• [TASK]:
Make an exact copy of the records, leaving out the images.

(Excerpts from a dataset)
__________________________________________________

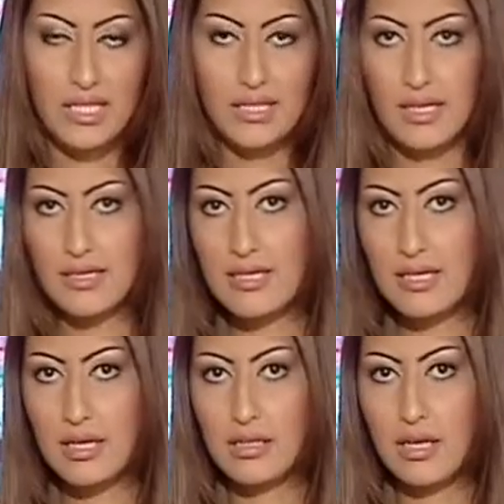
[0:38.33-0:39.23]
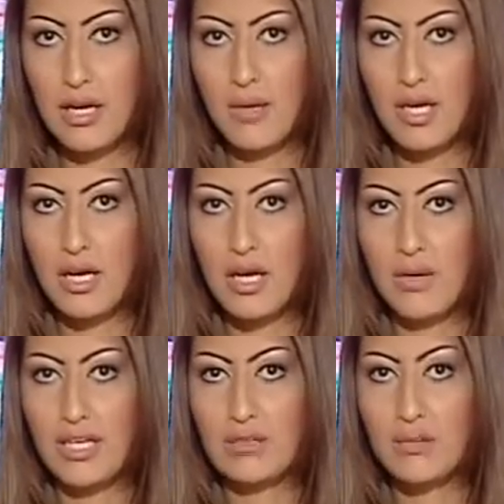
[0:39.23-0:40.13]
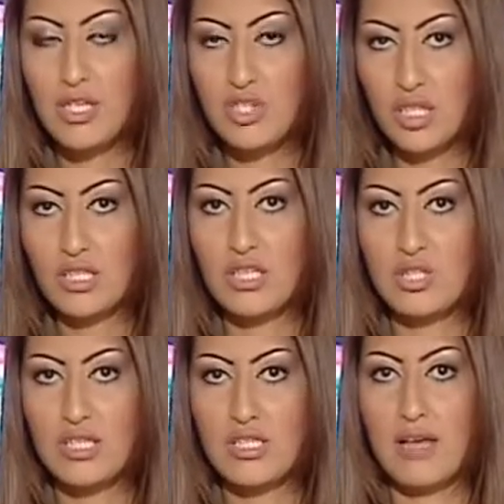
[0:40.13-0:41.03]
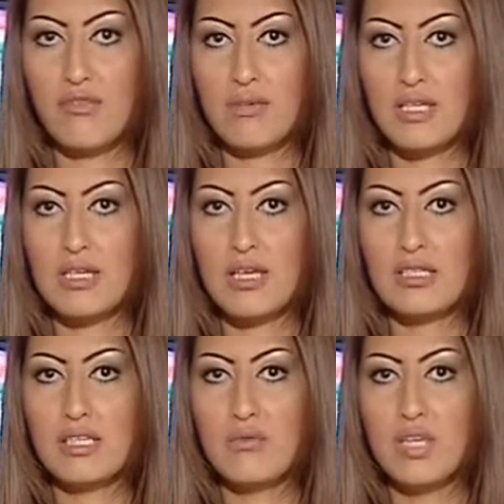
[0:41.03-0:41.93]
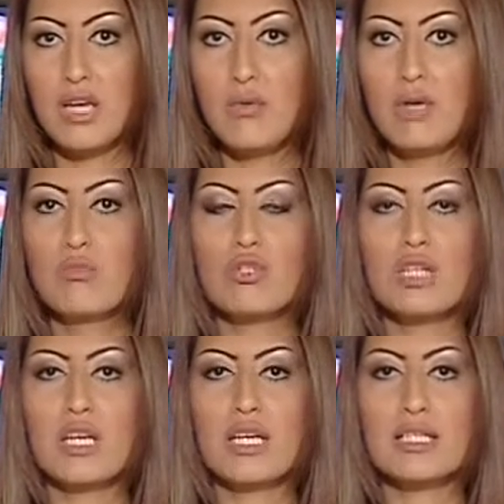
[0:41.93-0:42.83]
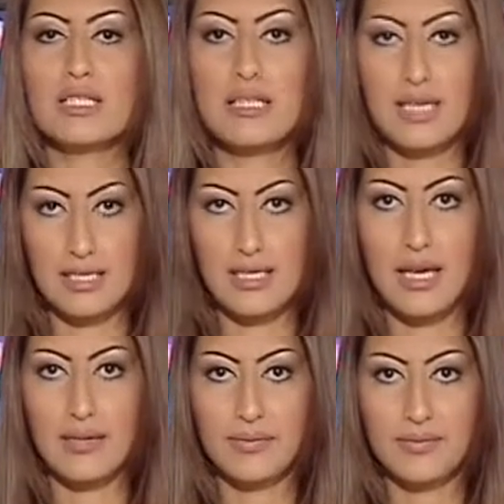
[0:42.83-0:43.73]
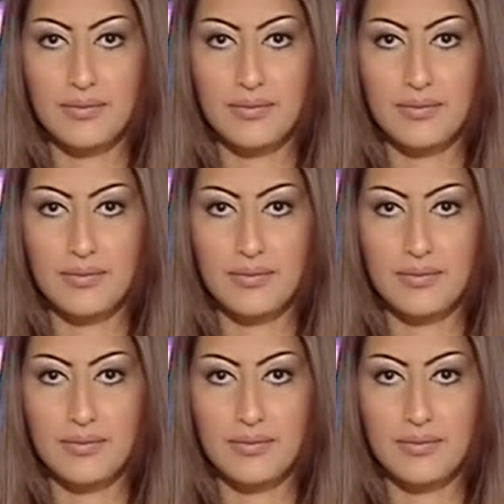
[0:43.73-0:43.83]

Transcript: لتعزيز قضايا المرأة وإدماج احتياجاتها في مسار التنمية والمشاركة السياسية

__________________________________________________

• [RESULT BELOW]:
[0:38.33-0:39.23]
[0:39.23-0:40.13]
[0:40.13-0:41.03]
[0:41.03-0:41.93]
[0:41.93-0:42.83]
[0:42.83-0:43.73]
[0:43.73-0:43.83]

Transcript: لتعزيز قضايا المرأة وإدماج احتياجاتها في مسار التنمية والمشاركة السياسية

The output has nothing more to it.